Top public and private groups has just formed a new consortium to establish the Philippines as a prime destination for smarter analytics by 2015.
The country is aiming to spur big data demand and prepare its workforce for the emerging trend towards analytics with the Analitika consortium, which is spearheaded by IBM Philippines together with eight founding members.
This includes the Bank of the Philippine Islands, ABS-CBN Corp., Smart Communications, Inc., Pilipinas Shell Petroleum Corp., Sun Life Financial, Inc., SM Retail, Inc., Integrated Micro-electronics, Inc. and Manila Electric Co.
Launched this Tuesday, Analitika’s government partners include the Department of Trade and Industry (DTI), the Department of Science and Technology (DOST) and the Commission on Higher Education (CHED).
Expected to account for 10% ($212 million) of the $2.12-billion global analytics industry, Analitika believes that the country can easily grow its share by building a strong skilled workforce ready to meet an enormous job demand by next year.

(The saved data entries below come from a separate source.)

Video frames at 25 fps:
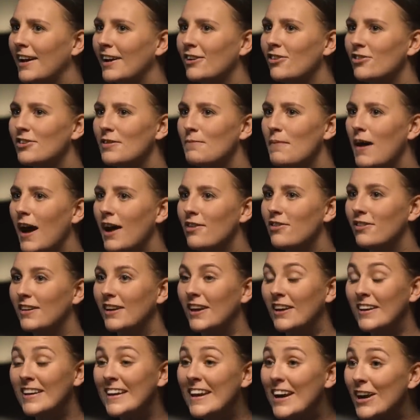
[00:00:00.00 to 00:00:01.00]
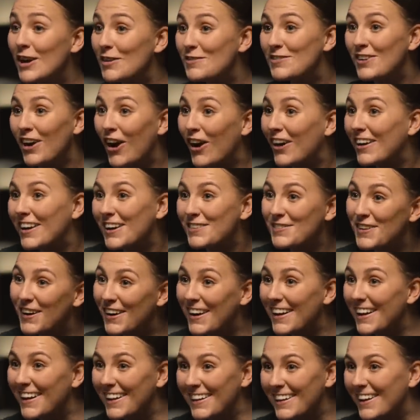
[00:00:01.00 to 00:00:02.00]
yeah. I can just imagine, you can hear them talking about
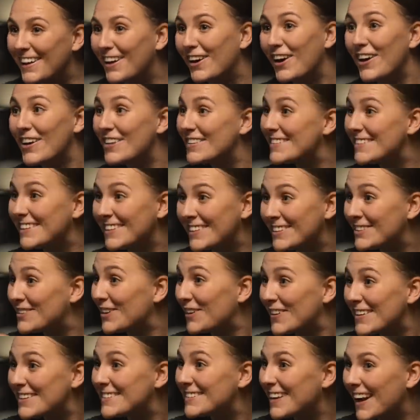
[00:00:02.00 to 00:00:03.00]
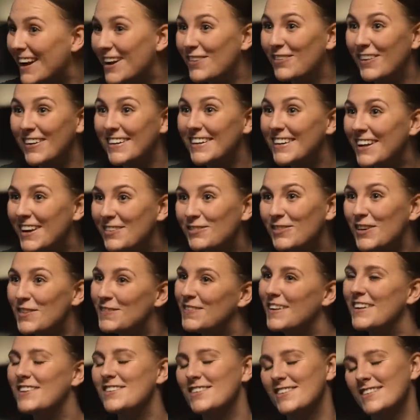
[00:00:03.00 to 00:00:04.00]
it and they're all so excited, wanting to take more
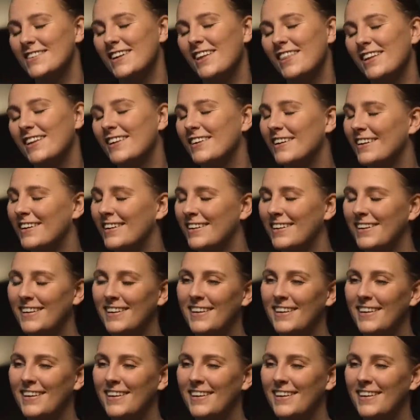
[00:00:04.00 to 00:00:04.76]
pictures. And I thought, oh,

While research firm Gartner predicts that smarter analytics can create 4.4 million jobs by 2015, only 30% can be filled, partly due to a lack of skilled workers up for the job.
“The Philippines is well-positioned to supply the needed global workforce of four million. And, since this is an emerging discipline, if we move with the right strategy and speed, as we did in BPO, we can be the global center for smarter analytics,” Mariels Almeda Winhoffer (pictured), president and country general manager of IBM Philippines, said during the launch.

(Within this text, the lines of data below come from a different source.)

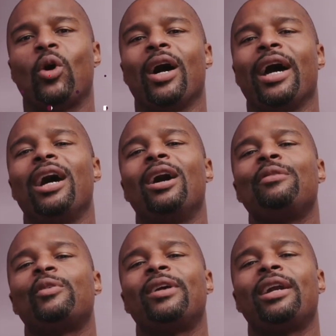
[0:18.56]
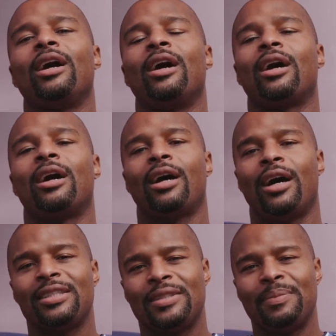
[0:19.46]
Boy offering a
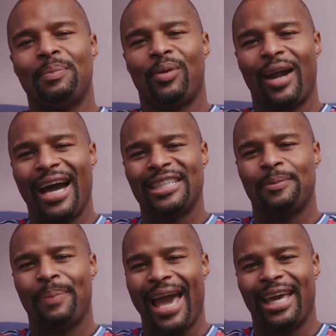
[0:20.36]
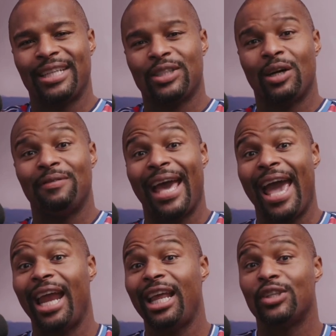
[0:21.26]
custom priced package of
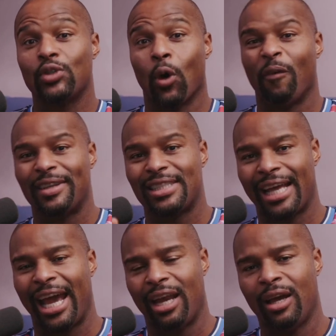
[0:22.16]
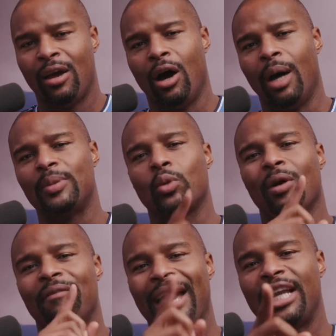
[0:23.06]
any sofa set up
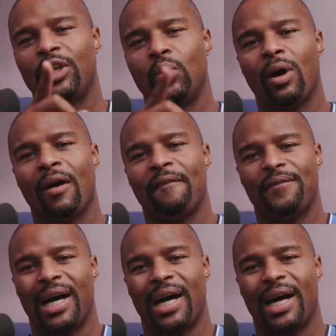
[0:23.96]
to a value of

Even before Analitika, IBM started its crusade with the Smarter Analytics Education Roadmap for the Philippines, a partnership signed by the tech giant and CHED in 2012.
Scheduled to be finalized in the next 6 to 8 months, the roadmap will review the existing academic curriculum, recommend new courses, identify job opportunities and form a Smarter Education Consortium to act as an advisory council and consultative body on next-generation education policies and reforms.
A total of 12 leading universities in the country have developed curricula for business analytics, but Winhoffer plans to address the talent gap much earlier. In comparison to Singapore where analytics is introduced to graduate students, the consortium plans to start in the elementary level, particularly Grades 11 and 12, and in college.